### Extracted material
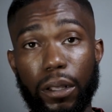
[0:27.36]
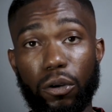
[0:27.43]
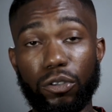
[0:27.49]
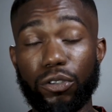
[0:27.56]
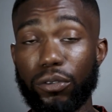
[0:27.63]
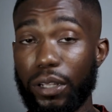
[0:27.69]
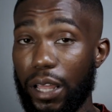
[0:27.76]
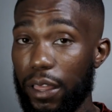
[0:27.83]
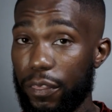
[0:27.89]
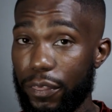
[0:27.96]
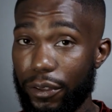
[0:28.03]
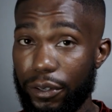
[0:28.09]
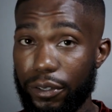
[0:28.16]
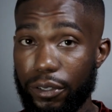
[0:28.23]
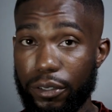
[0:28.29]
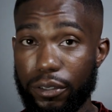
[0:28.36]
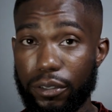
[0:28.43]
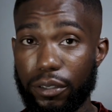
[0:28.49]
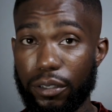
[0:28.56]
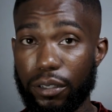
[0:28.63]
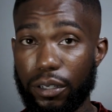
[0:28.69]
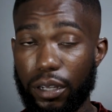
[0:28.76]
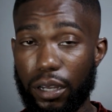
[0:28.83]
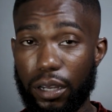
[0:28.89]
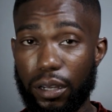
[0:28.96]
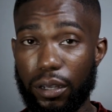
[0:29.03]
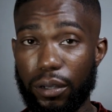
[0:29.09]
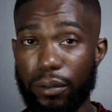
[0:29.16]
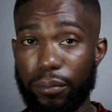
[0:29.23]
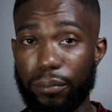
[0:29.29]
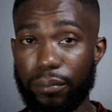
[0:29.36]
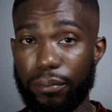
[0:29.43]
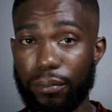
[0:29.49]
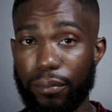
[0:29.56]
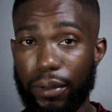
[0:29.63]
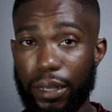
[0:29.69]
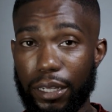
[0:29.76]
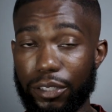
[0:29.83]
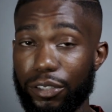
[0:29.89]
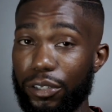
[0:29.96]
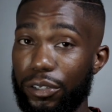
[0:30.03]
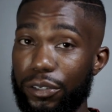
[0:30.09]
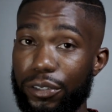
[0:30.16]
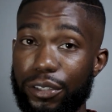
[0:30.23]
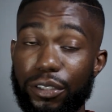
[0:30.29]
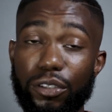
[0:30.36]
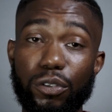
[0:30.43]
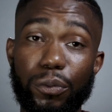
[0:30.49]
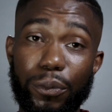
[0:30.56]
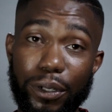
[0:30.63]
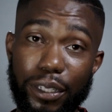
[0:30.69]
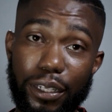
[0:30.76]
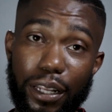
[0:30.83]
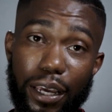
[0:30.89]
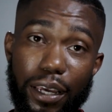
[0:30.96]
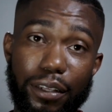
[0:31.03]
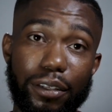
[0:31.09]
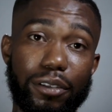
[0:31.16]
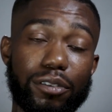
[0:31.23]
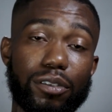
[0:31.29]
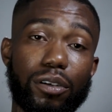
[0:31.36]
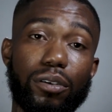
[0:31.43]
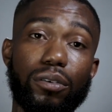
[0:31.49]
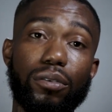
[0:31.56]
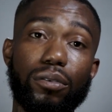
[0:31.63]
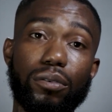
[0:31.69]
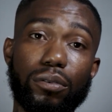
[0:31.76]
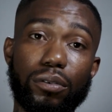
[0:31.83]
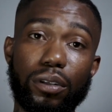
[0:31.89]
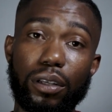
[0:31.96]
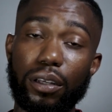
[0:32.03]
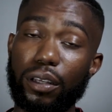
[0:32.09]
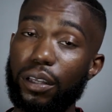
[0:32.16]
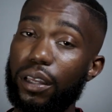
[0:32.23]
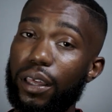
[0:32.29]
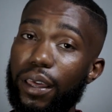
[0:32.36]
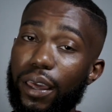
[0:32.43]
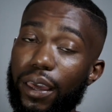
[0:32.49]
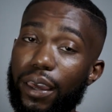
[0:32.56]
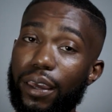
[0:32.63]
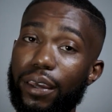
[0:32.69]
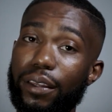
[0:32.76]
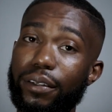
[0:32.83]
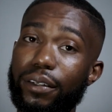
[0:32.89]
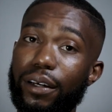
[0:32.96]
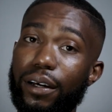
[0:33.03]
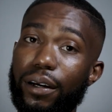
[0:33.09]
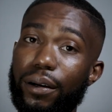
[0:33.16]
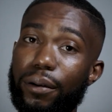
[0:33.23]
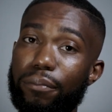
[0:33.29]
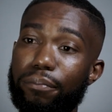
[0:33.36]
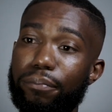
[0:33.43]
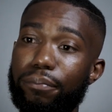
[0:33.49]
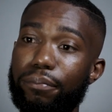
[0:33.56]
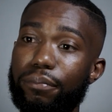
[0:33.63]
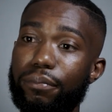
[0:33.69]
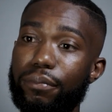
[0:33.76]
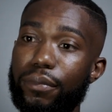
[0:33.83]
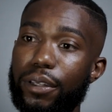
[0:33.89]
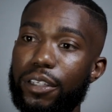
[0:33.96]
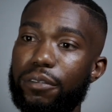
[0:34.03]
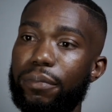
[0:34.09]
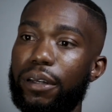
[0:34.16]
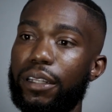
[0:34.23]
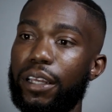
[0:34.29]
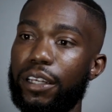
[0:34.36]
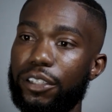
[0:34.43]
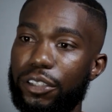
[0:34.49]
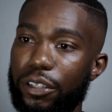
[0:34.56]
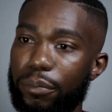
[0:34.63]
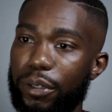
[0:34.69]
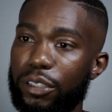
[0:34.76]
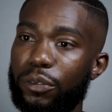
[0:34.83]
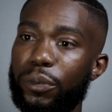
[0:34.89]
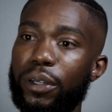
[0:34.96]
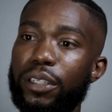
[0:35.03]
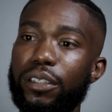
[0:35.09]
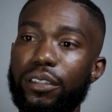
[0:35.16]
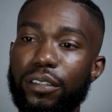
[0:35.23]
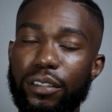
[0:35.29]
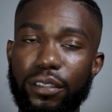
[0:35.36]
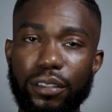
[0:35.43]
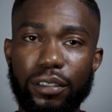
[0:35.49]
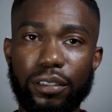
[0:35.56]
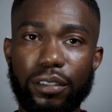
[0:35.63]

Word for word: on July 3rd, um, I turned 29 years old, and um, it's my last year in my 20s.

### What you have to do
Write out the entries above verbatim; the pictures do not belong in your copy.

### Result below
[0:27.36]
[0:27.43]
[0:27.49]
[0:27.56]
[0:27.63]
[0:27.69]
[0:27.76]
[0:27.83]
[0:27.89]
[0:27.96]
[0:28.03]
[0:28.09]
[0:28.16]
[0:28.23]
[0:28.29]
[0:28.36]
[0:28.43]
[0:28.49]
[0:28.56]
[0:28.63]
[0:28.69]
[0:28.76]
[0:28.83]
[0:28.89]
[0:28.96]
[0:29.03]
[0:29.09]
[0:29.16]
[0:29.23]
[0:29.29]
[0:29.36]
[0:29.43]
[0:29.49]
[0:29.56]
[0:29.63]
[0:29.69]
[0:29.76]
[0:29.83]
[0:29.89]
[0:29.96]
[0:30.03]
[0:30.09]
[0:30.16]
[0:30.23]
[0:30.29]
[0:30.36]
[0:30.43]
[0:30.49]
[0:30.56]
[0:30.63]
[0:30.69]
[0:30.76]
[0:30.83]
[0:30.89]
[0:30.96]
[0:31.03]
[0:31.09]
[0:31.16]
[0:31.23]
[0:31.29]
[0:31.36]
[0:31.43]
[0:31.49]
[0:31.56]
[0:31.63]
[0:31.69]
[0:31.76]
[0:31.83]
[0:31.89]
[0:31.96]
[0:32.03]
[0:32.09]
[0:32.16]
[0:32.23]
[0:32.29]
[0:32.36]
[0:32.43]
[0:32.49]
[0:32.56]
[0:32.63]
[0:32.69]
[0:32.76]
[0:32.83]
[0:32.89]
[0:32.96]
[0:33.03]
[0:33.09]
[0:33.16]
[0:33.23]
[0:33.29]
[0:33.36]
[0:33.43]
[0:33.49]
[0:33.56]
[0:33.63]
[0:33.69]
[0:33.76]
[0:33.83]
[0:33.89]
[0:33.96]
[0:34.03]
[0:34.09]
[0:34.16]
[0:34.23]
[0:34.29]
[0:34.36]
[0:34.43]
[0:34.49]
[0:34.56]
[0:34.63]
[0:34.69]
[0:34.76]
[0:34.83]
[0:34.89]
[0:34.96]
[0:35.03]
[0:35.09]
[0:35.16]
[0:35.23]
[0:35.29]
[0:35.36]
[0:35.43]
[0:35.49]
[0:35.56]
[0:35.63]

Word for word: on July 3rd, um, I turned 29 years old, and um, it's my last year in my 20s.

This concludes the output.